CRISTANZINHA DE BRINCOS
Taísa era uma linda menininha com cinco anos de idade. Vista pelo romancista José de Alencar, dela ele diria "que tinha os cabelos mais negros que a asa da graúna e mais longos que seu talhe de palmeira". Era linda e meiga, o doce do papai.
Porém, o papai era adepto de uma religião um pouco rígida nos costumes e ele procurava educá-la nos mesmos princípios, para que fosse uma mulher de honra, fibra, boa cidadã e trabalhadora, mãe e esposa. Enfim, o papai da Taísa era um conservador.
Nos costumes da família e da igreja, as mulheres não se maquiavam e não usavam joias (brincos entre elas) fossem legítimas ou bijuterias.
Naqueles idos, a menininha foi para a casa da vovó e lá encontrou as primas. Todas faceiras com suas bijus, maquiagens e tudo o que a religião da Taísa não permitia, na busca de retirar a vaidade antibíblica das varoas cristãs. Modéstia, era a palavra usada.
É que o apóstolo Paulo, escrevendo sua primeira carta ao discípulo Timóteo, dá o seguinte conselho: "Que do mesmo modo as mulheres se ataviem em traje honesto, com pudor e modéstia, não com tranças, ou com ouro, ou pérolas, ou vestidos preciosos".
Para a preocupação do pai, a Taísa ganhou um par de brincos das primas. Pendurados nas orelhinhas eles caiam sobre os ombros de forma engraçada. É que o pescocinho infantil não tinha altura suficiente para sustentar aquelas argolas imensas. Ela desfilava, do quarto para a sala, da sala para a cozinha. Brincava com os brincos, andava com os brincos, queria dormir com os brincos e dormia com eles.
Um dia, dois, o pai resolveu intervir:
- Filha, você é uma menininha cristã, tão linda, brinca com as outras meninas da igreja e nenhuma delas usa brincos.

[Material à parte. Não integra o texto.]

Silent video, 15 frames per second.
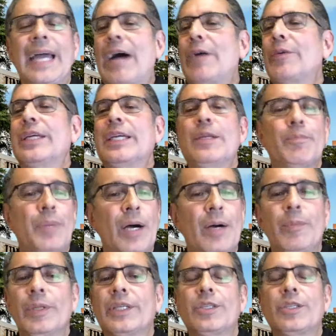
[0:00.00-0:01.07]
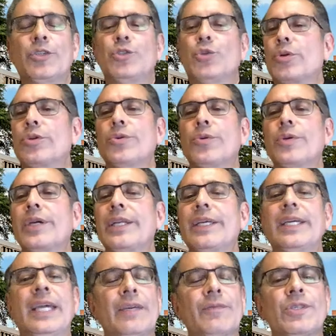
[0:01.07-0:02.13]
out in public, door to door kind of
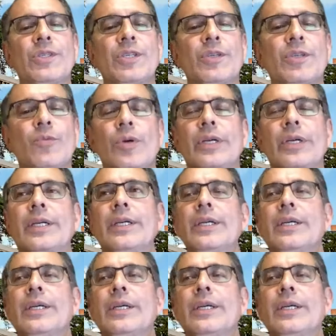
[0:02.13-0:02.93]
canvassing work.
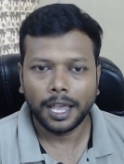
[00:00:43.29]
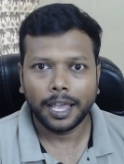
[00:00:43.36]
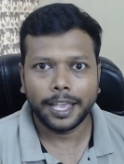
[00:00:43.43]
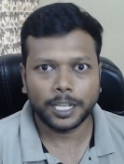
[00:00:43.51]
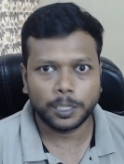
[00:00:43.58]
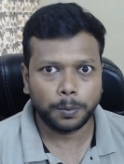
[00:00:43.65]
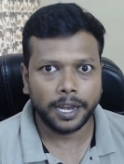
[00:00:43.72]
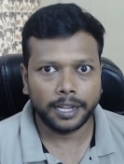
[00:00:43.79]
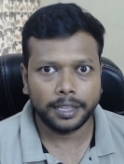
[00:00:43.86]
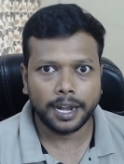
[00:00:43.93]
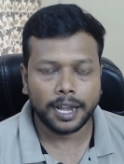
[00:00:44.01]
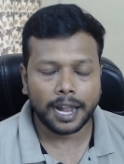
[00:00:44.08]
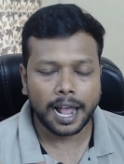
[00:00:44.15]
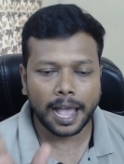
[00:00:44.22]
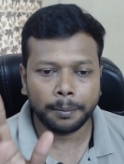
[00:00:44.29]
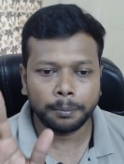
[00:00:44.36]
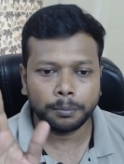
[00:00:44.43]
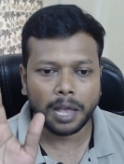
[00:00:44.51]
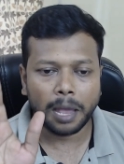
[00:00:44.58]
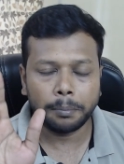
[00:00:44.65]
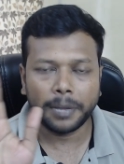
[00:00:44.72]
explain that. I'm,
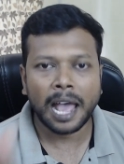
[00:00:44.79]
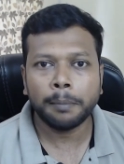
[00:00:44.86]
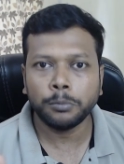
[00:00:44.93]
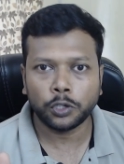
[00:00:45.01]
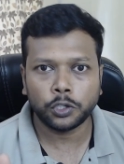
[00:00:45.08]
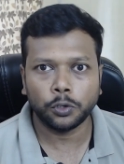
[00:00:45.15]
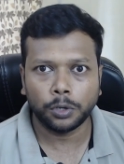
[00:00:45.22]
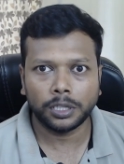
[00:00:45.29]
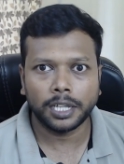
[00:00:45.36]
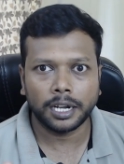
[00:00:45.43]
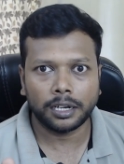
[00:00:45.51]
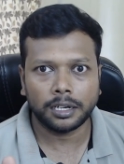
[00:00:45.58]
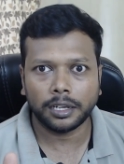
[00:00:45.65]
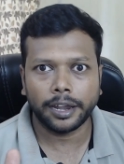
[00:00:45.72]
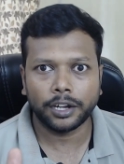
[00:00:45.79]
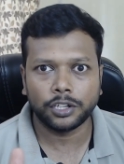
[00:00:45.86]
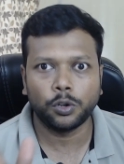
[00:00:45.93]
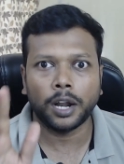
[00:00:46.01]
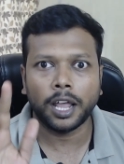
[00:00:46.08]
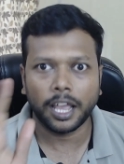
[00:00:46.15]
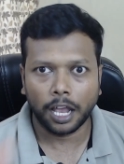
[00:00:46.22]
I'm damn sure that it's
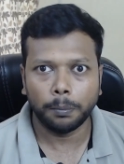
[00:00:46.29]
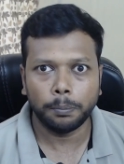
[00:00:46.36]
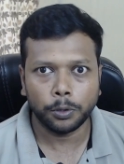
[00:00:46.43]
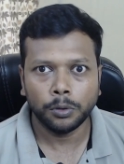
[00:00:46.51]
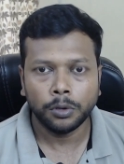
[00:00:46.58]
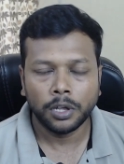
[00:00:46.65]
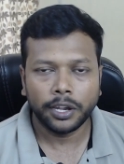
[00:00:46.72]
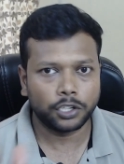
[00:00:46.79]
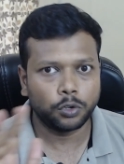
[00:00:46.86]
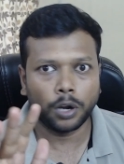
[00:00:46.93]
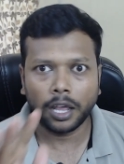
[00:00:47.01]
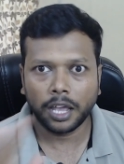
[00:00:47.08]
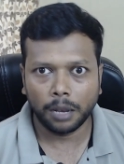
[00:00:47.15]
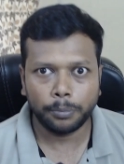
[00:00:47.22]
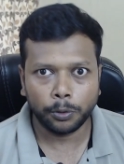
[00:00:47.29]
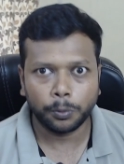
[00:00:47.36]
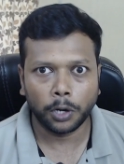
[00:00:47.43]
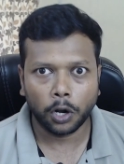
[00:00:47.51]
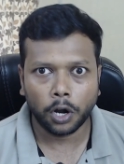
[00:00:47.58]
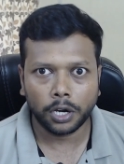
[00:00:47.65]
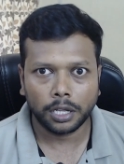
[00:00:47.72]
going to help you. It's going to help you a
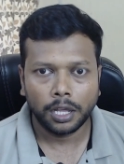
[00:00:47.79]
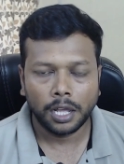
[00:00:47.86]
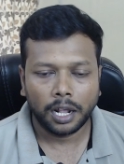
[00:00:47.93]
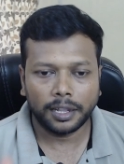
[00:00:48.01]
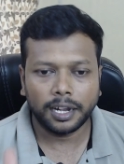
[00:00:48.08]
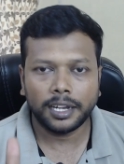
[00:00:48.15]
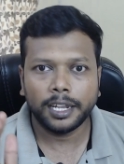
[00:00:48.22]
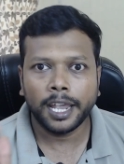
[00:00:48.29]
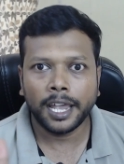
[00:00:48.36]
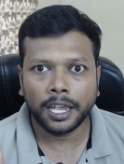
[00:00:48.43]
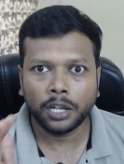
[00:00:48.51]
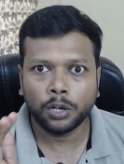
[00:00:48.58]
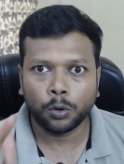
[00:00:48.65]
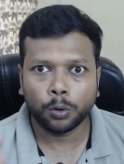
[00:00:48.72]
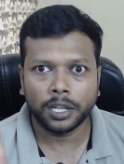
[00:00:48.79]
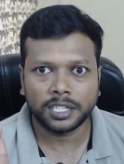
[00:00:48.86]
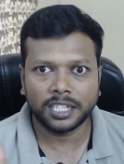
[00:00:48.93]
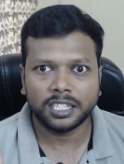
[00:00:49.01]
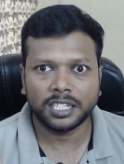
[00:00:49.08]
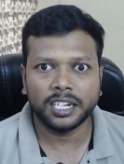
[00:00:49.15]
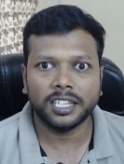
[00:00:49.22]
lot. That AI code
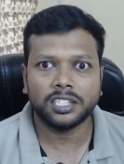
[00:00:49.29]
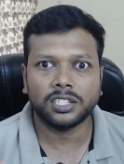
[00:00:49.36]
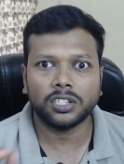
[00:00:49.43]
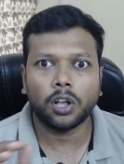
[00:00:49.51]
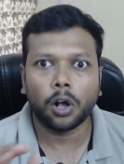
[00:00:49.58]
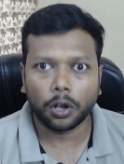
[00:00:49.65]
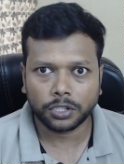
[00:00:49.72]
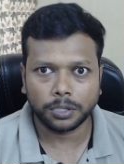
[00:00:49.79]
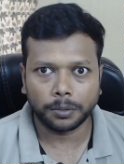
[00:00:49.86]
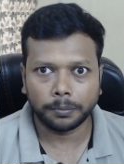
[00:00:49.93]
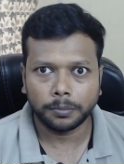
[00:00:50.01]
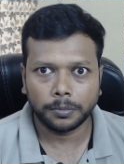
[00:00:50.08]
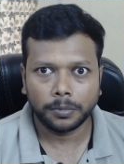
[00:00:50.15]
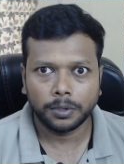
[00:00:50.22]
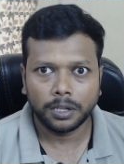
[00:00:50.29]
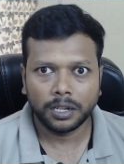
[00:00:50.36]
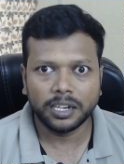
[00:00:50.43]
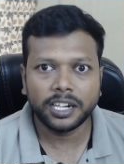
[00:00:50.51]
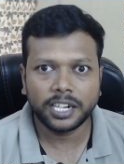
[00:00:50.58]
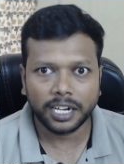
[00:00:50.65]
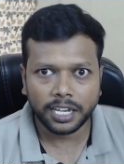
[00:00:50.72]
assistant is awesome
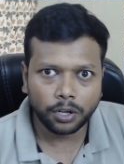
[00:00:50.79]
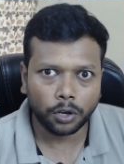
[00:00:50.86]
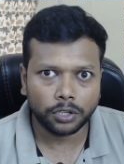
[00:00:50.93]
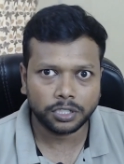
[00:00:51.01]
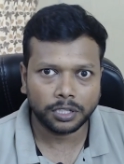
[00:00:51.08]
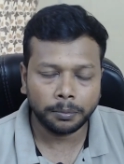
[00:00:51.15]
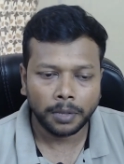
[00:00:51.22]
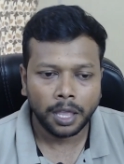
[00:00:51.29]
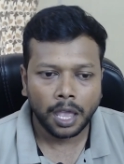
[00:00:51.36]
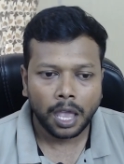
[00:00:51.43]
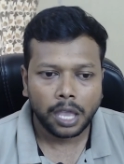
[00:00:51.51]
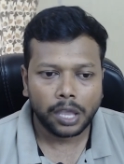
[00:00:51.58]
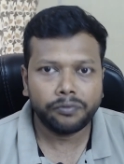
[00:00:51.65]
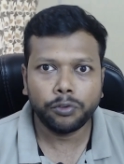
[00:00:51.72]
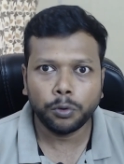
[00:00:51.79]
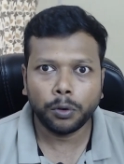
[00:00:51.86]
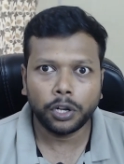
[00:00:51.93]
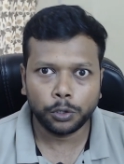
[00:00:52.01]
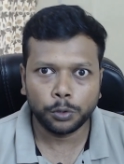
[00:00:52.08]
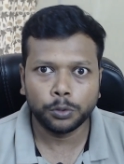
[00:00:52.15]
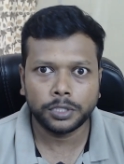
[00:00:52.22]
literally awesome if you are
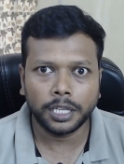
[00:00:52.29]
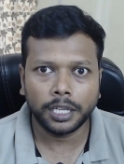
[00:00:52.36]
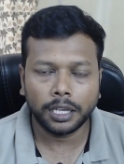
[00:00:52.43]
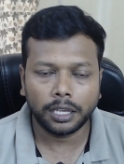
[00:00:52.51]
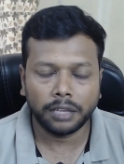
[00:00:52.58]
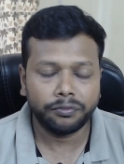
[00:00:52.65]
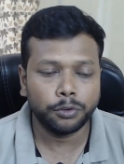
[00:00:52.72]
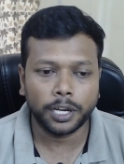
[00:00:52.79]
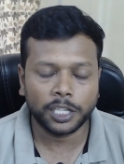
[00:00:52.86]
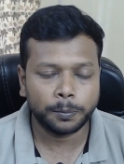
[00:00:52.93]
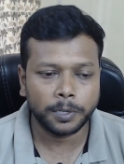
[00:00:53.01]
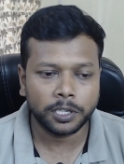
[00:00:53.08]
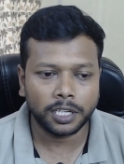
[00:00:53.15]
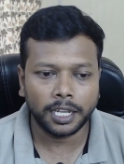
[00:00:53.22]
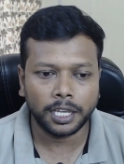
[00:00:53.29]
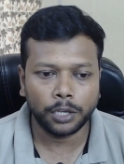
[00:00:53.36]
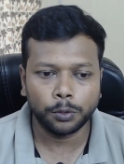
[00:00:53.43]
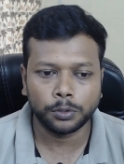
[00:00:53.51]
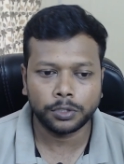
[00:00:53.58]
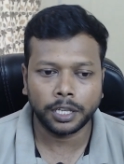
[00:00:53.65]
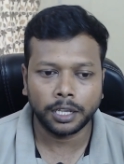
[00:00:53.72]
using if you are especially
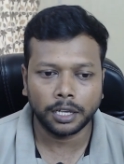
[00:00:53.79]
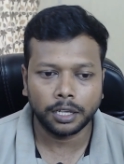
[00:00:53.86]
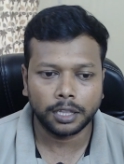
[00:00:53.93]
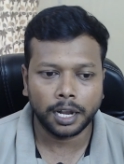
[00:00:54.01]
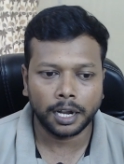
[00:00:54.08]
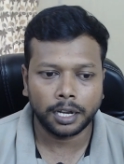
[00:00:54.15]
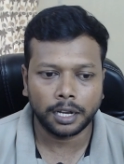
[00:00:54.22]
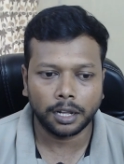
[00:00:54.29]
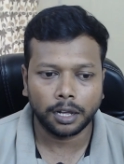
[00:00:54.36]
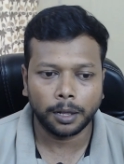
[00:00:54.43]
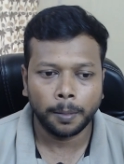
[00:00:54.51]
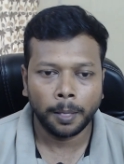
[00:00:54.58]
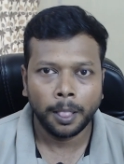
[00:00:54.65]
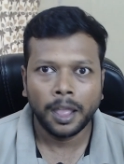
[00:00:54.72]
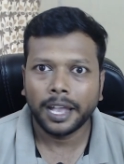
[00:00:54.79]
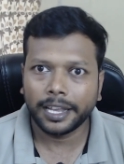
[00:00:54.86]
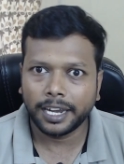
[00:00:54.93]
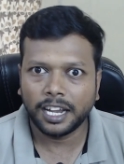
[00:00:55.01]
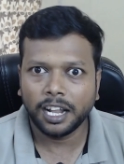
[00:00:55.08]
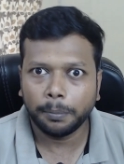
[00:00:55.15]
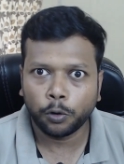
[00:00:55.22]
using that uh,
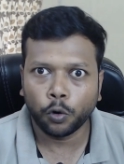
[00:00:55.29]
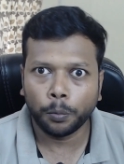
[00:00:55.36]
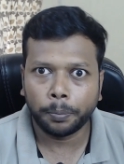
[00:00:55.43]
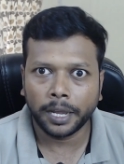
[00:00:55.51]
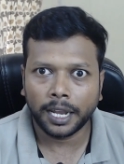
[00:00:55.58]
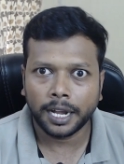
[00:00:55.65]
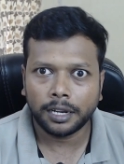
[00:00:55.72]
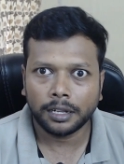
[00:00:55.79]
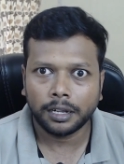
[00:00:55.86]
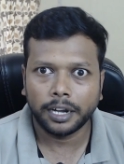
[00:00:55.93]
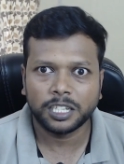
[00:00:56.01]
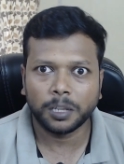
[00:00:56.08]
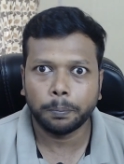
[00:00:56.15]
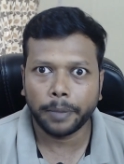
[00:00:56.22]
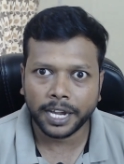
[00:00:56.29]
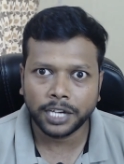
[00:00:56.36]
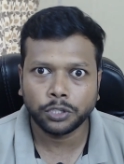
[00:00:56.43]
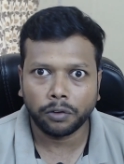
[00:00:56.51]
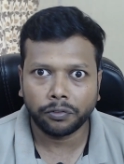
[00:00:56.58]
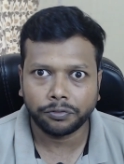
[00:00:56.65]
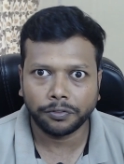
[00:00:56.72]
github copilot it's a paid
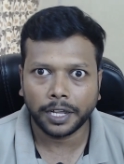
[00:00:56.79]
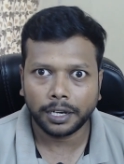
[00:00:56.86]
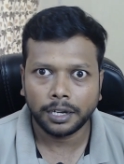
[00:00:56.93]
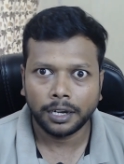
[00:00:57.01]
software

Os olhinhos pretos fitavam o pai sem expressar nenhuma solução para o problema. Era hora de atingir a vaidade, o antônimo da modéstia, que já estava naquele coraçãozinho adorável.
- Filha, você não quer ser bonita?
Foi ao ponto. Os olhinhos negros já demonstravam que essa era a chave para a solução do problema. Mas aí veio o grande erro.
- Filha, você, como menininha cristã, não quer ser bonita para o papai?
O erro nessa pergunta não é só de estratégia para manipular a menina de cinco anos e agradar o pai em seus conceitos. O erro é teológico, a vaidade não se combate com a vaidade, a modéstia não se obtém com argumentos para vaidosos, a Graça não se importa com brincos!
Ela olhou para o pai, com aquele olharzinho inesquecivelmente lindo, e disse:
- Eu quero ser bonita para mim mesma.
Vencido o pai, Taísa usou os brincos mais uns dois dias. De repente sumiu um. Mais dois dias e nunca mais se viu ou se ouviu falar de brincos na orelha da menininha "que tinha os cabelos mais negros que a asa da graúna e mais longos que seu talhe de palmeira".